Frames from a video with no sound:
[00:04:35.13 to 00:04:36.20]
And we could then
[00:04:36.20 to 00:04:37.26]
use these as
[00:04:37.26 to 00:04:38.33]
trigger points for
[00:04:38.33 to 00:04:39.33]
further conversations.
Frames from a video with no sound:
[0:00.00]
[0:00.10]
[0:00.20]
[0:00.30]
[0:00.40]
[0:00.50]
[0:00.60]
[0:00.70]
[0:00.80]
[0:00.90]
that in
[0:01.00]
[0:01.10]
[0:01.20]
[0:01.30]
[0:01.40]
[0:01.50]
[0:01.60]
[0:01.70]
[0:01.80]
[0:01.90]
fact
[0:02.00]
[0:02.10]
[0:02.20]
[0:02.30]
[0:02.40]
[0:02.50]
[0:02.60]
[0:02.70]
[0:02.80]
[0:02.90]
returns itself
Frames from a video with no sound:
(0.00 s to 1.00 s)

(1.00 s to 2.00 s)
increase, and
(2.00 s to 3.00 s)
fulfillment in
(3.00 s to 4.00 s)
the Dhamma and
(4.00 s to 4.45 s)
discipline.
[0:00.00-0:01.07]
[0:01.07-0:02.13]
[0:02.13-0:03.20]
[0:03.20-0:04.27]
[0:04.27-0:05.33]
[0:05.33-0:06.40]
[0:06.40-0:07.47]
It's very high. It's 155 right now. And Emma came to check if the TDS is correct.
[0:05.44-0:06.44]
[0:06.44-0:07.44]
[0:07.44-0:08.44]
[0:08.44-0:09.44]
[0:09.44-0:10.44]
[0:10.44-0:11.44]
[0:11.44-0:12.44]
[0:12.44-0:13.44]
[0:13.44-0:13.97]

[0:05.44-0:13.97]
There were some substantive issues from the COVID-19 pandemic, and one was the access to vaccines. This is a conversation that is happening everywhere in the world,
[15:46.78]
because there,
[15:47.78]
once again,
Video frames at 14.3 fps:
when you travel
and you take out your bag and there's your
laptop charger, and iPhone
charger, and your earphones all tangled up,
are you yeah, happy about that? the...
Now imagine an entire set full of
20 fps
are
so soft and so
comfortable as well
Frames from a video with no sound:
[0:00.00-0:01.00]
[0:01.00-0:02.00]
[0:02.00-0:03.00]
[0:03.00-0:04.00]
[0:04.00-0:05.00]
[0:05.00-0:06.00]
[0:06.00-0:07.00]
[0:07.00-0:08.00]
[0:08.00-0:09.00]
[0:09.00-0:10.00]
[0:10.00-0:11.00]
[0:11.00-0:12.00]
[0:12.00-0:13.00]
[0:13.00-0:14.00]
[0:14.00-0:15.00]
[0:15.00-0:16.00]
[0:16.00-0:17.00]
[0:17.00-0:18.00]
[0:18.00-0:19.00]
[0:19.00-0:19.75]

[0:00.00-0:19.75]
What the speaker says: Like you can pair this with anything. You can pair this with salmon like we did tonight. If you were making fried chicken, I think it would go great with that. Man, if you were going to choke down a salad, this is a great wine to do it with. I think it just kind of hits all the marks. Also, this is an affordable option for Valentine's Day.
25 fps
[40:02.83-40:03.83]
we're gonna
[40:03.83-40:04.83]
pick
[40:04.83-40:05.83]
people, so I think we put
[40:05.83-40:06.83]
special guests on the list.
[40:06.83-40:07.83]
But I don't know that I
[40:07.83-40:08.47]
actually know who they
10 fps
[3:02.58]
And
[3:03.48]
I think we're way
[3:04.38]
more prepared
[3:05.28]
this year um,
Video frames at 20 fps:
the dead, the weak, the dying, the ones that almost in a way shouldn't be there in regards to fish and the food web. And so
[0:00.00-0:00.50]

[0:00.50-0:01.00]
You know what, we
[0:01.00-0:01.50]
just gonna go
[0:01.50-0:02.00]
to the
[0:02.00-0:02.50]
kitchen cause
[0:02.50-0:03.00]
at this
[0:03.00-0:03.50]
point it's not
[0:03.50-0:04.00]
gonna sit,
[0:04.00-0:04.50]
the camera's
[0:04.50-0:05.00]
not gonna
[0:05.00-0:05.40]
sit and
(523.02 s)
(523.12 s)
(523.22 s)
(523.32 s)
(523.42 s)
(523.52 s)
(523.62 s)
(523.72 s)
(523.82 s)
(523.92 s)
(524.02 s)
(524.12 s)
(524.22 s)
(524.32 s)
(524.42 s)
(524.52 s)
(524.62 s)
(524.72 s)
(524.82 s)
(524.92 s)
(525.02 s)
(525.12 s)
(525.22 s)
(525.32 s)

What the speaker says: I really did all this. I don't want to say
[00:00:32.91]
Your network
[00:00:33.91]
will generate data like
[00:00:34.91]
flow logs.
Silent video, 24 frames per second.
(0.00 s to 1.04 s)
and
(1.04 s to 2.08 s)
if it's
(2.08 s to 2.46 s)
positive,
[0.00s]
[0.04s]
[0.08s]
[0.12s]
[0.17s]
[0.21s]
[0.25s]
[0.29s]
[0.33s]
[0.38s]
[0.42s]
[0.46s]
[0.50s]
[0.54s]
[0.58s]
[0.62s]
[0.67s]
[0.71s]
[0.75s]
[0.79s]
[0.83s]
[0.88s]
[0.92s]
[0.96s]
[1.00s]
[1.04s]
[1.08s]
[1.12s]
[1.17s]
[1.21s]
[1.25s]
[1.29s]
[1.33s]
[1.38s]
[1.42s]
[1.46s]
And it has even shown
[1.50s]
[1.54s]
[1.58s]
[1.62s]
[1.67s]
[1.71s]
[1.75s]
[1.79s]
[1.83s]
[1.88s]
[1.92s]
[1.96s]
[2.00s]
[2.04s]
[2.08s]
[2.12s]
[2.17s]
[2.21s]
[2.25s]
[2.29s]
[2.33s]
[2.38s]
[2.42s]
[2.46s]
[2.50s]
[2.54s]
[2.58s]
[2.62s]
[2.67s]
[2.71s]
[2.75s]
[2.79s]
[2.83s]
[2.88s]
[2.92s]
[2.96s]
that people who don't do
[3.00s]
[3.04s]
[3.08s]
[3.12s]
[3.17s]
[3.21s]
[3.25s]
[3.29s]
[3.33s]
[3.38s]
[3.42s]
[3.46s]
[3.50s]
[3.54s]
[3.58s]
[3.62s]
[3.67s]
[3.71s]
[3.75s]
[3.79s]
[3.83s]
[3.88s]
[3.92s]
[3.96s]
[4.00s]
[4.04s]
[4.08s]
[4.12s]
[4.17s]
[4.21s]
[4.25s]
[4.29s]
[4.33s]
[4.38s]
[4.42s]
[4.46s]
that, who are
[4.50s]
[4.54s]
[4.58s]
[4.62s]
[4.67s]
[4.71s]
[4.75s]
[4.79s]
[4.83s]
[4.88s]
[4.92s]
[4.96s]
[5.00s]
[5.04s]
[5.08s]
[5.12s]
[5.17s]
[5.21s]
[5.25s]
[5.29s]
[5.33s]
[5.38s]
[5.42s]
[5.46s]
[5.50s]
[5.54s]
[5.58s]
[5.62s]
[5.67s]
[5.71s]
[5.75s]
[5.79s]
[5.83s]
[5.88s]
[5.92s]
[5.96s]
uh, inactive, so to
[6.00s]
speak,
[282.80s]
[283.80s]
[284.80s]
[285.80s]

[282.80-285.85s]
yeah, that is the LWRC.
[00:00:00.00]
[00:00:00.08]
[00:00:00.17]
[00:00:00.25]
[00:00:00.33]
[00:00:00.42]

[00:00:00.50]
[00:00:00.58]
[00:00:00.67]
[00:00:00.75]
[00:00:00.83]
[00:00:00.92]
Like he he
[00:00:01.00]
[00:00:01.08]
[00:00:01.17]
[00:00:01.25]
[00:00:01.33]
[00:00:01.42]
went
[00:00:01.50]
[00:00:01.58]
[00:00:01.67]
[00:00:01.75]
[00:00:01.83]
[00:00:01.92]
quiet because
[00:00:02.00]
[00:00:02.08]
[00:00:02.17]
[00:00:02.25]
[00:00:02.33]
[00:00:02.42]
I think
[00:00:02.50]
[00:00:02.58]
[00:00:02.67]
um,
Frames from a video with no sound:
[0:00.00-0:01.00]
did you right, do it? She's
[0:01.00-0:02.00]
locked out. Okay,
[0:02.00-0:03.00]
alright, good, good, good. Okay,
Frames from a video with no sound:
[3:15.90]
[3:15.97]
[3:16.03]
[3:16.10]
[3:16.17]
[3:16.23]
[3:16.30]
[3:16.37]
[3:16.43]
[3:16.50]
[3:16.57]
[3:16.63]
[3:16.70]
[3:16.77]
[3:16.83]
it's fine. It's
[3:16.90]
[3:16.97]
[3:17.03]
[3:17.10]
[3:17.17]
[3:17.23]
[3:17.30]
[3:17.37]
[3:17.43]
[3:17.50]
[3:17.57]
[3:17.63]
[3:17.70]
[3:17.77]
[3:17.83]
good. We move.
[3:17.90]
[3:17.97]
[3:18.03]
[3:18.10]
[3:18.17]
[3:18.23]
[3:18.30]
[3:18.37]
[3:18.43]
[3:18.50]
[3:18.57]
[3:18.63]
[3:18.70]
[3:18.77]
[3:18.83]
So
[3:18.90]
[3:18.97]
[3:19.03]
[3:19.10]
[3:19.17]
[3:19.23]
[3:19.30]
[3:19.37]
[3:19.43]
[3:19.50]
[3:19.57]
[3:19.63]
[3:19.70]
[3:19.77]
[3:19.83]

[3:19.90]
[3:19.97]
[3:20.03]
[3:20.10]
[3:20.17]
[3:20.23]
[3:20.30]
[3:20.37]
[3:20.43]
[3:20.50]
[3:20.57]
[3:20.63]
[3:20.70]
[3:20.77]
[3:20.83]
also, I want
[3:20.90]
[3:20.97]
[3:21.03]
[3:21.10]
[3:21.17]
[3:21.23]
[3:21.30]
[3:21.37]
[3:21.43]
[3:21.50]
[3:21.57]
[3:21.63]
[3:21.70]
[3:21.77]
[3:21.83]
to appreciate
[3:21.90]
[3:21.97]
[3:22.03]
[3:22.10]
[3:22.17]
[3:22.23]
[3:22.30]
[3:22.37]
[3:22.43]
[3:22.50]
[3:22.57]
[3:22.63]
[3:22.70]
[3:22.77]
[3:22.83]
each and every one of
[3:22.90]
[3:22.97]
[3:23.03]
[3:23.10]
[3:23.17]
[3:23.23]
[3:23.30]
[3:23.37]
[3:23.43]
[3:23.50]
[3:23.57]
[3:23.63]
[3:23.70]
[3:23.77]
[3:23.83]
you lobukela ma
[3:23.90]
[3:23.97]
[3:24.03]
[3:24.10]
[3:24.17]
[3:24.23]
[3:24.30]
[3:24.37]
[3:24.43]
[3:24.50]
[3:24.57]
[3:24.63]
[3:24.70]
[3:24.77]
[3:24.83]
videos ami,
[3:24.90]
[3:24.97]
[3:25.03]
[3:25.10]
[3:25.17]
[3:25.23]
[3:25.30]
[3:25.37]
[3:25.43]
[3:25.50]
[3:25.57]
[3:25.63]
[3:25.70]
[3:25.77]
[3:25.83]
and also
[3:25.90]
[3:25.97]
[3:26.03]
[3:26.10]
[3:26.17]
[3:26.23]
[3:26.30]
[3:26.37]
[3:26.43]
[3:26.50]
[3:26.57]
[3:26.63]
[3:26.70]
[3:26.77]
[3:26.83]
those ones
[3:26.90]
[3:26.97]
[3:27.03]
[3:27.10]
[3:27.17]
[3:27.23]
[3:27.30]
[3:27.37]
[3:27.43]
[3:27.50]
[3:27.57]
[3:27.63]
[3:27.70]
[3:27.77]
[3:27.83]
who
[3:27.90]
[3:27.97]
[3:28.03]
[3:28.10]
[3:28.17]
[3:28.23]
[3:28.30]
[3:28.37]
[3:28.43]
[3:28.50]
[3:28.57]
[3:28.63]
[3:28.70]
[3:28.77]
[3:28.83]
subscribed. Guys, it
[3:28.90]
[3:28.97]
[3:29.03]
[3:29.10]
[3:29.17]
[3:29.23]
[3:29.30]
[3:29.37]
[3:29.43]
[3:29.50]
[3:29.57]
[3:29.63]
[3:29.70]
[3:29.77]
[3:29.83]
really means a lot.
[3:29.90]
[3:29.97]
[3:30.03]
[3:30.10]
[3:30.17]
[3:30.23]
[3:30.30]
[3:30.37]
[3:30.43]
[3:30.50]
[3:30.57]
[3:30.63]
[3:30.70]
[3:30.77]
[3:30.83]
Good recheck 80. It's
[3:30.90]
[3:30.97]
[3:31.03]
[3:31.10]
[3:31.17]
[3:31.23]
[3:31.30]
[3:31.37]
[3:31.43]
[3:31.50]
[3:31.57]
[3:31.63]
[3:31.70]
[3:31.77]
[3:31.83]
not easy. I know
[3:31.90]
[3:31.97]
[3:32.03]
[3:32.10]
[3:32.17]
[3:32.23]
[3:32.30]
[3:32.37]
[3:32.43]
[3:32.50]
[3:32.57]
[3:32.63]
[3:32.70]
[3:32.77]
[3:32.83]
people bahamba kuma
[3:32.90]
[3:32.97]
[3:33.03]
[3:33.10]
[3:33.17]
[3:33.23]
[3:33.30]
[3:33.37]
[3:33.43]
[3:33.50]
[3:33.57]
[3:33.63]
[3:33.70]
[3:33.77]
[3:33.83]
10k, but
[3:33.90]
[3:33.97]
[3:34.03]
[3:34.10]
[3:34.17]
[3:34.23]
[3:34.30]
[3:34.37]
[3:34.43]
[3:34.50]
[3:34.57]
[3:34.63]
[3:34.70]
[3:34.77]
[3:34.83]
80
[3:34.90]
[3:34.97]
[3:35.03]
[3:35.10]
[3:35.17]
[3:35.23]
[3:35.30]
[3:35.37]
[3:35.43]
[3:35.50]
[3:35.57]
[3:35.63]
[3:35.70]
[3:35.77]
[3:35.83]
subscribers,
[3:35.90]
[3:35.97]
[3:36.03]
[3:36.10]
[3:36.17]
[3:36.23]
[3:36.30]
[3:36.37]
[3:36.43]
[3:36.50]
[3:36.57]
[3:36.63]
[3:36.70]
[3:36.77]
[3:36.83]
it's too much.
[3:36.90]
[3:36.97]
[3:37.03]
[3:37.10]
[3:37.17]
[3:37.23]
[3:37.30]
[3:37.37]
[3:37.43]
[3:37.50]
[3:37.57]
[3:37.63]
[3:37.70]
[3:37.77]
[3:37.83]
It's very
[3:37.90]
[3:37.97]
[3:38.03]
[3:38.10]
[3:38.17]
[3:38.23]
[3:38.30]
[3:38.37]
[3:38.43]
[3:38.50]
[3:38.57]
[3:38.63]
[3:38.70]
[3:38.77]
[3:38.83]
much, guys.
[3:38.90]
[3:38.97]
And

──────────────────────────────

● Exercise objective
Scan the material above for the string "speaker", and copy every line where it is found.

● Task output
What the speaker says: Like you can pair this with anything. You can pair this with salmon like we did tonight. If you were making fried chicken, I think it would go great with that. Man, if you were going to choke down a salad, this is a great wine to do it with. I think it just kind of hits all the marks. Also, this is an affordable option for Valentine's Day.
What the speaker says: I really did all this. I don't want to say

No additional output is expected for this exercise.